Every record below should be written out exactly; pictures stay out.

[Start of Attachment]

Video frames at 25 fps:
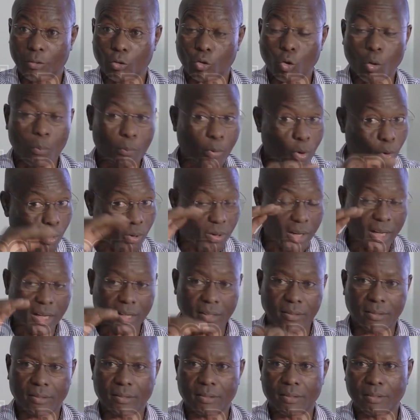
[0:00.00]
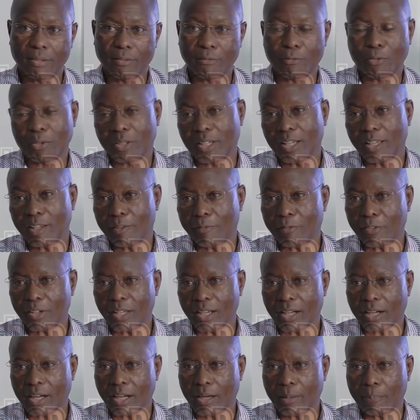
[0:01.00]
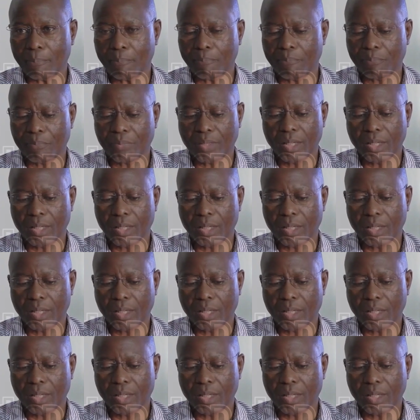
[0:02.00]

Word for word: top holders for the F A Cup.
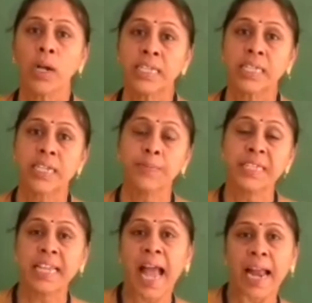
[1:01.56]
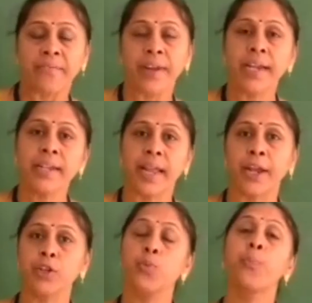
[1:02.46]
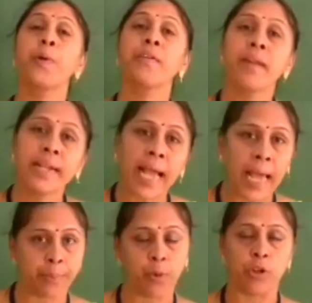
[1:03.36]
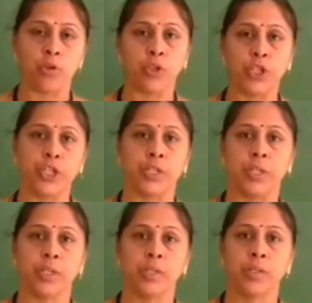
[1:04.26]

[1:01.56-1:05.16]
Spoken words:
steps can we take to prevent air pollution,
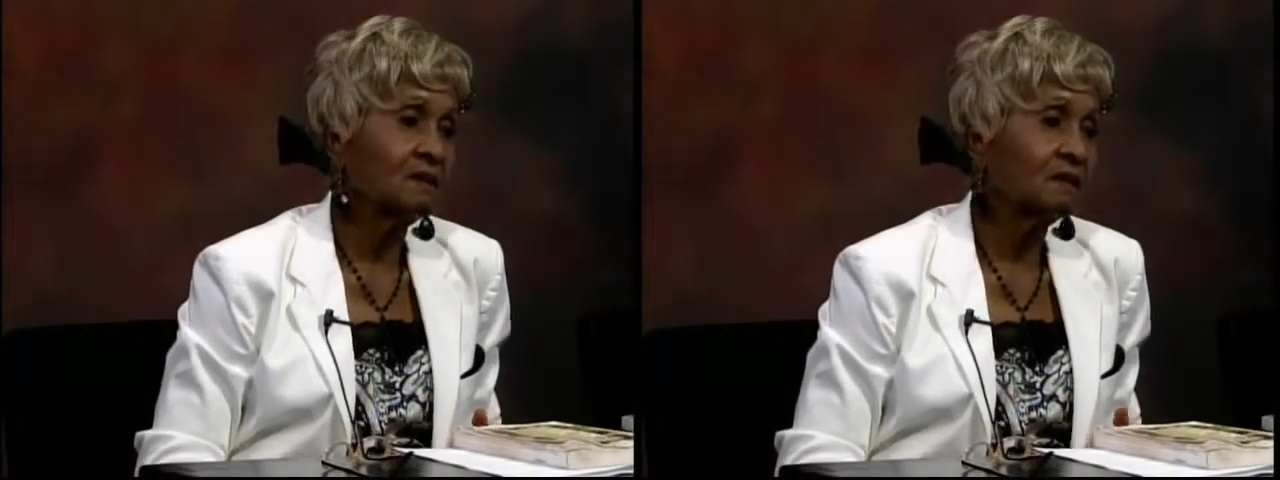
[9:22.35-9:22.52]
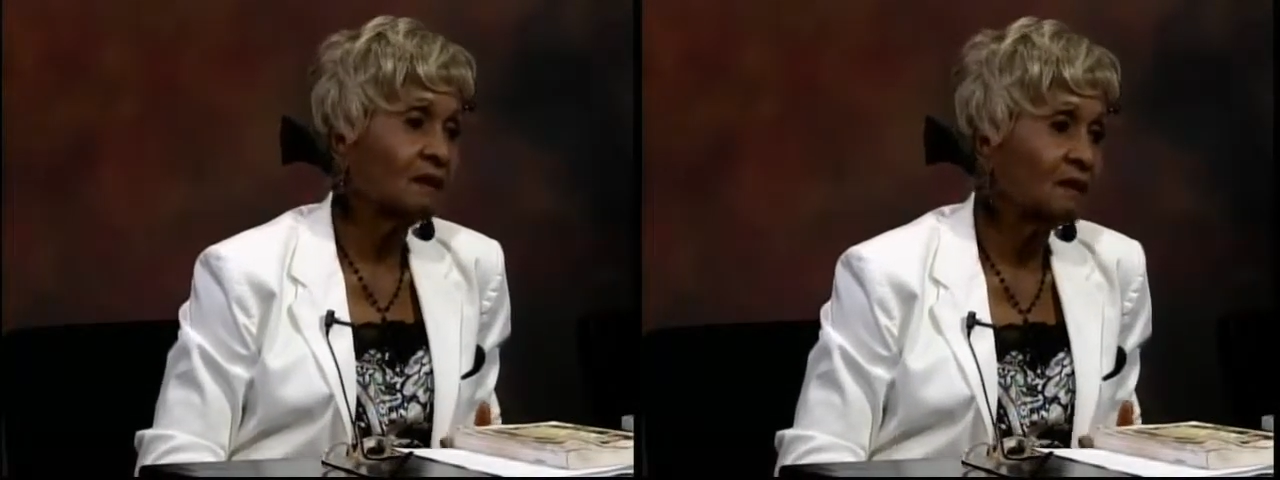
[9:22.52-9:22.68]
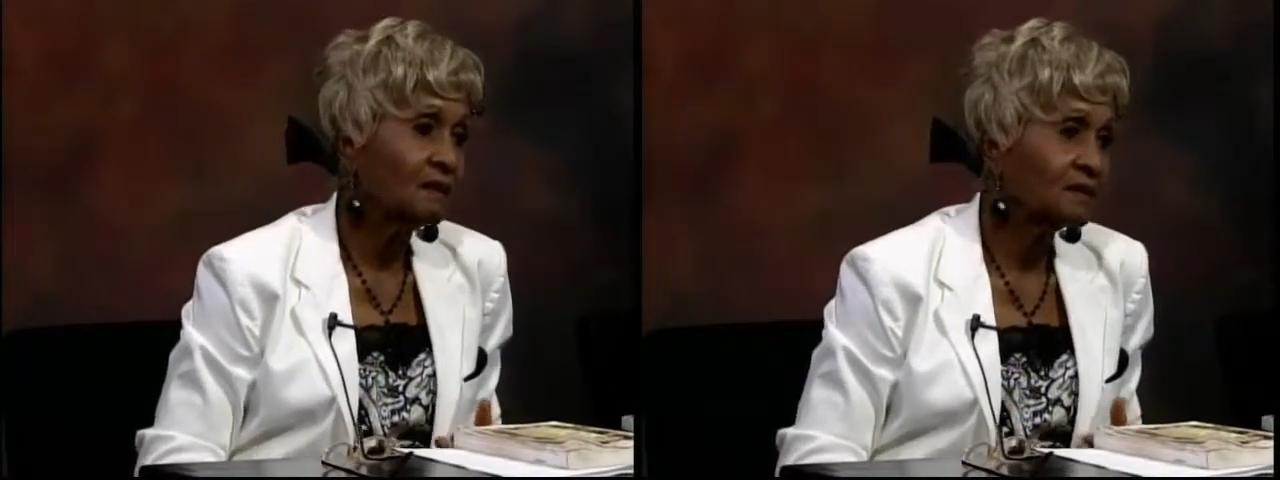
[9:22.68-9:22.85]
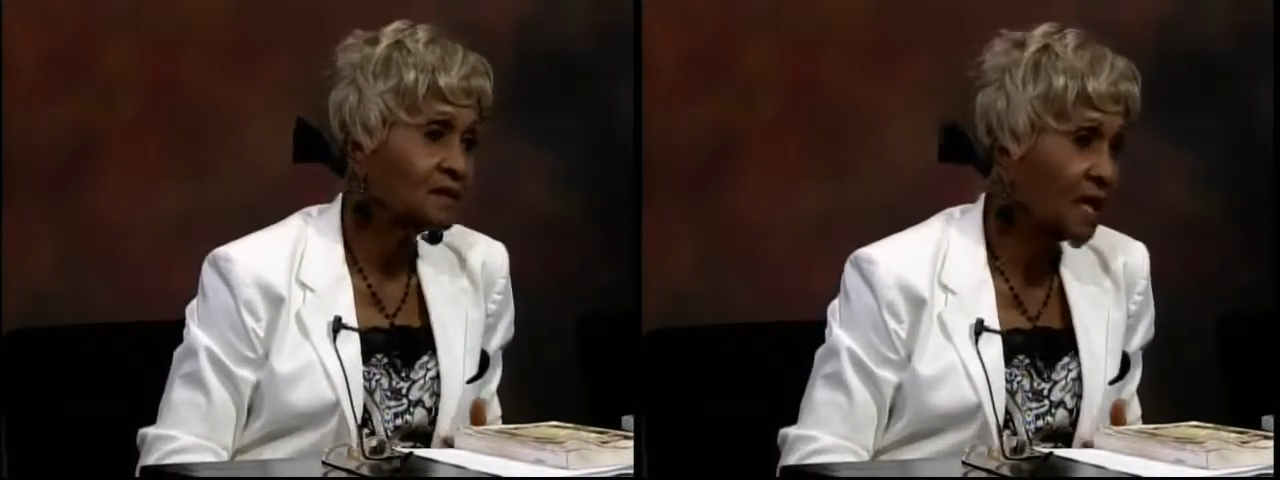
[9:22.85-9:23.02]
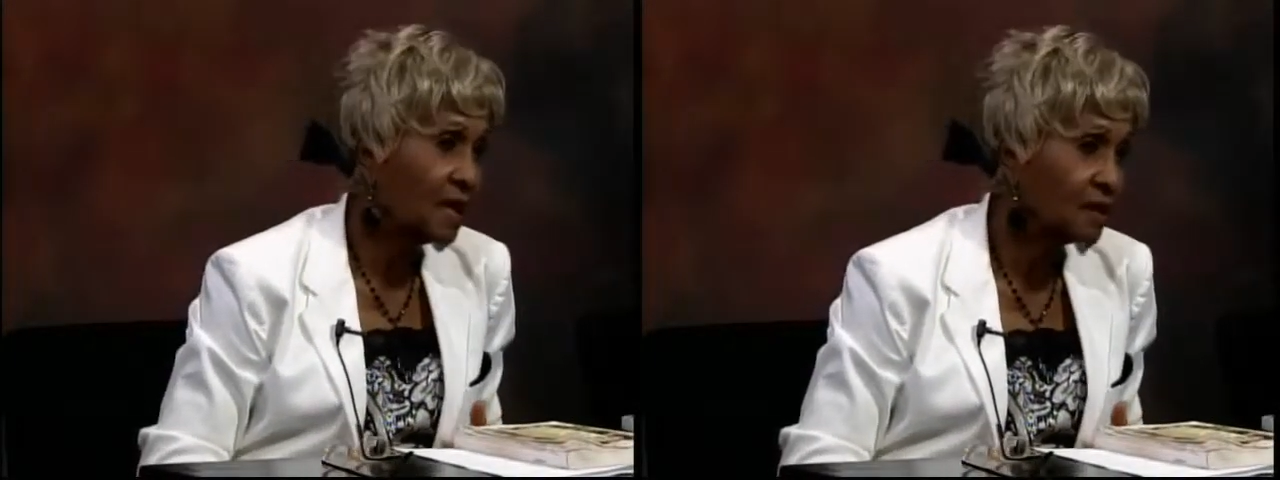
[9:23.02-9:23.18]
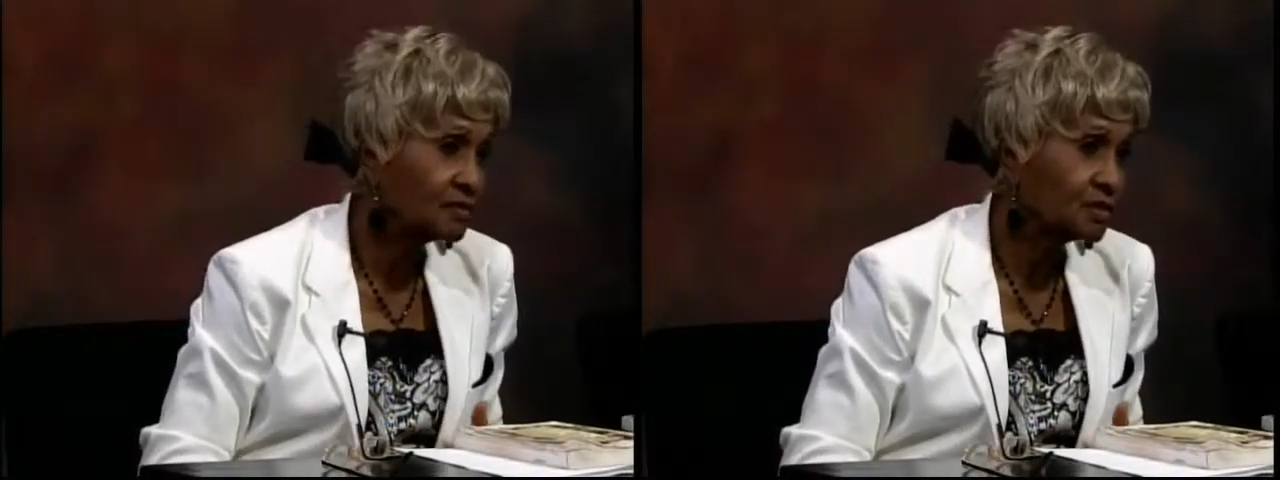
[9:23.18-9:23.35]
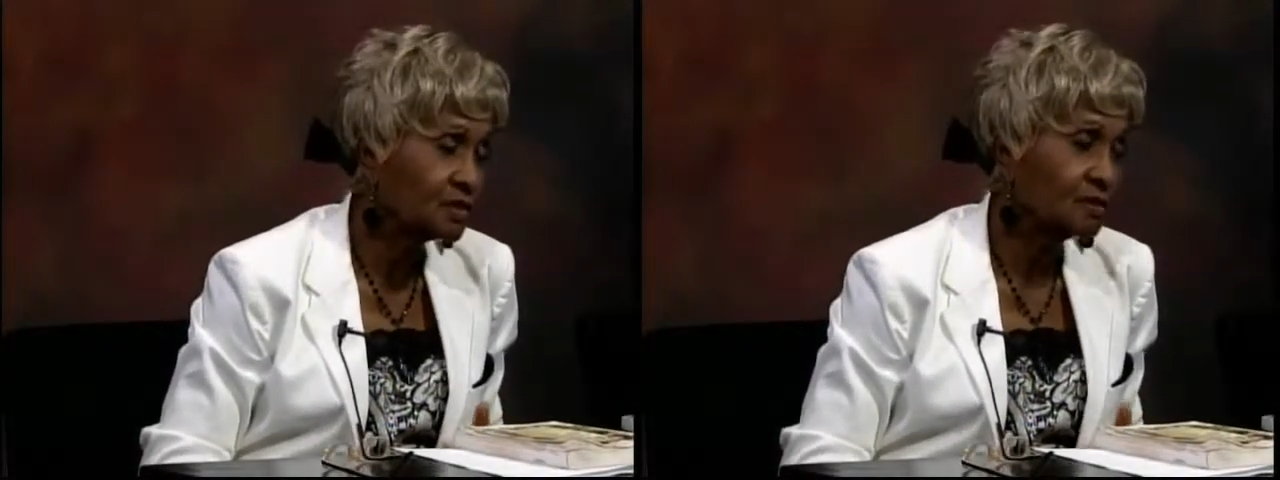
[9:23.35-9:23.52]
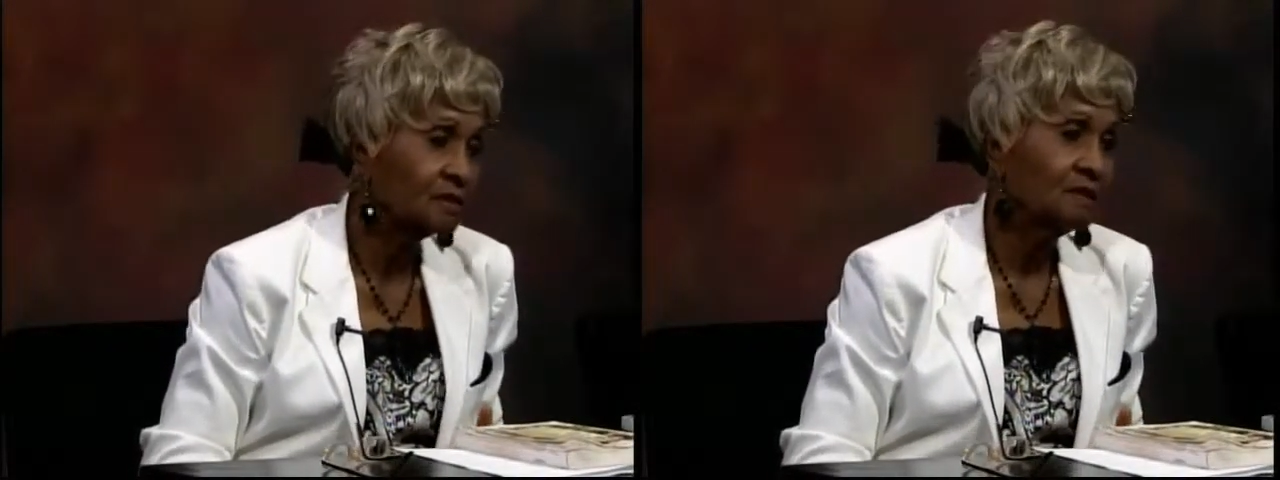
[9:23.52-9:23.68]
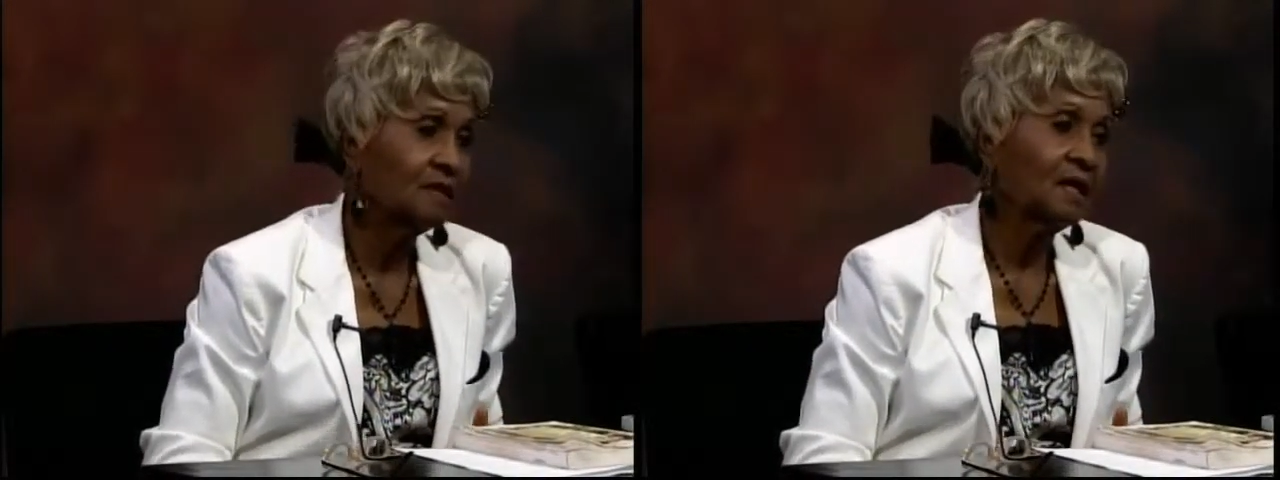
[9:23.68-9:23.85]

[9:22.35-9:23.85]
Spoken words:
cause cancer,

[End of Attachment]

- Response to the task -
Video frames at 25 fps:
[0:00.00]
[0:01.00]
[0:02.00]

Word for word: top holders for the F A Cup.
[1:01.56]
[1:02.46]
[1:03.36]
[1:04.26]

[1:01.56-1:05.16]
Spoken words:
steps can we take to prevent air pollution,
[9:22.35-9:22.52]
[9:22.52-9:22.68]
[9:22.68-9:22.85]
[9:22.85-9:23.02]
[9:23.02-9:23.18]
[9:23.18-9:23.35]
[9:23.35-9:23.52]
[9:23.52-9:23.68]
[9:23.68-9:23.85]

[9:22.35-9:23.85]
Spoken words:
cause cancer,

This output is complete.